(Stored data)

-*-*-

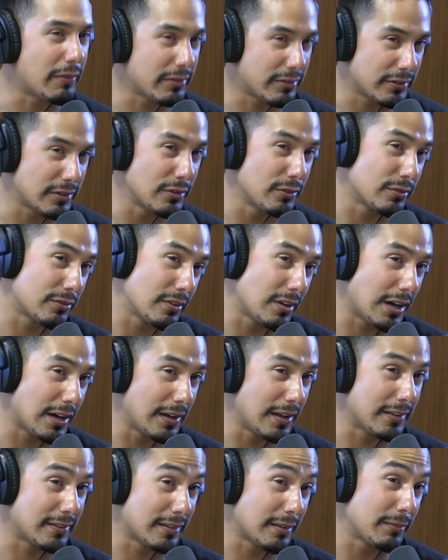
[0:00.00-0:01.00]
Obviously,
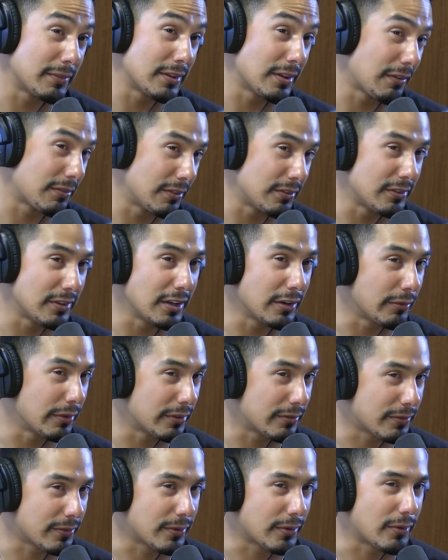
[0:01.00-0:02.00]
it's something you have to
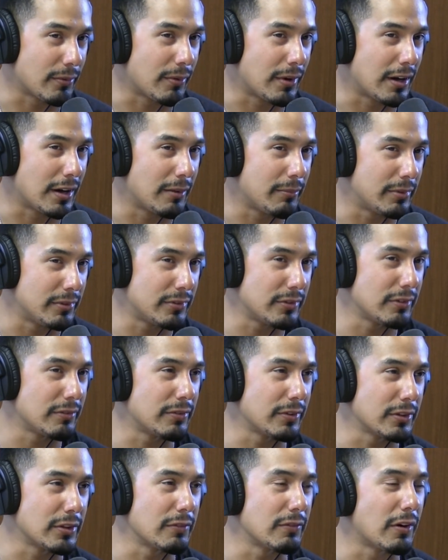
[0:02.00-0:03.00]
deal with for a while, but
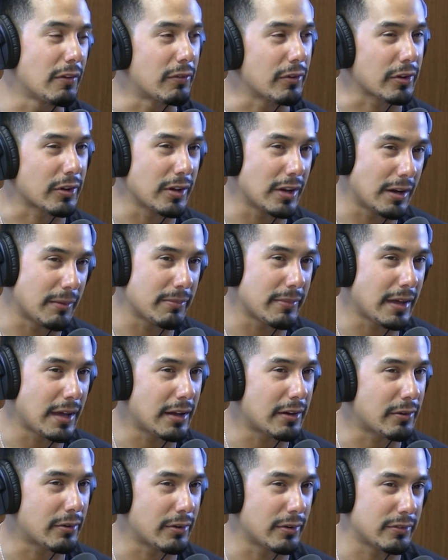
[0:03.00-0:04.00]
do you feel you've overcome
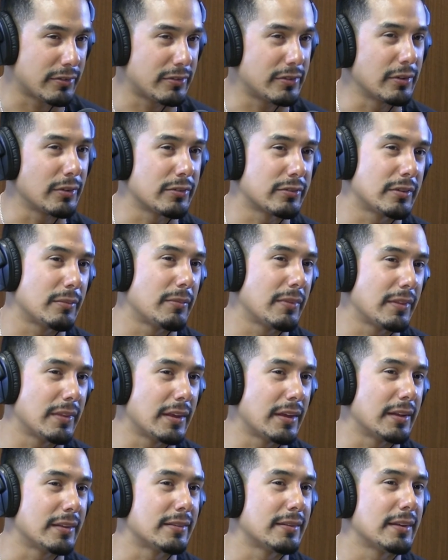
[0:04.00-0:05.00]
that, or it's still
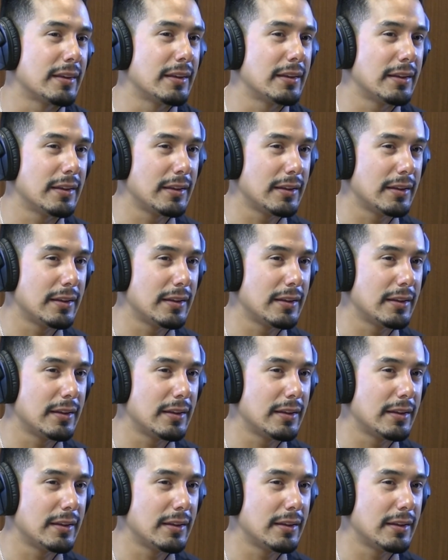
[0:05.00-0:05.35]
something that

-*-*-

### TASK
Leaving the images out, print the records above exactly.

### SOLUTION BELOW
[0:00.00-0:01.00]
Obviously,
[0:01.00-0:02.00]
it's something you have to
[0:02.00-0:03.00]
deal with for a while, but
[0:03.00-0:04.00]
do you feel you've overcome
[0:04.00-0:05.00]
that, or it's still
[0:05.00-0:05.35]
something that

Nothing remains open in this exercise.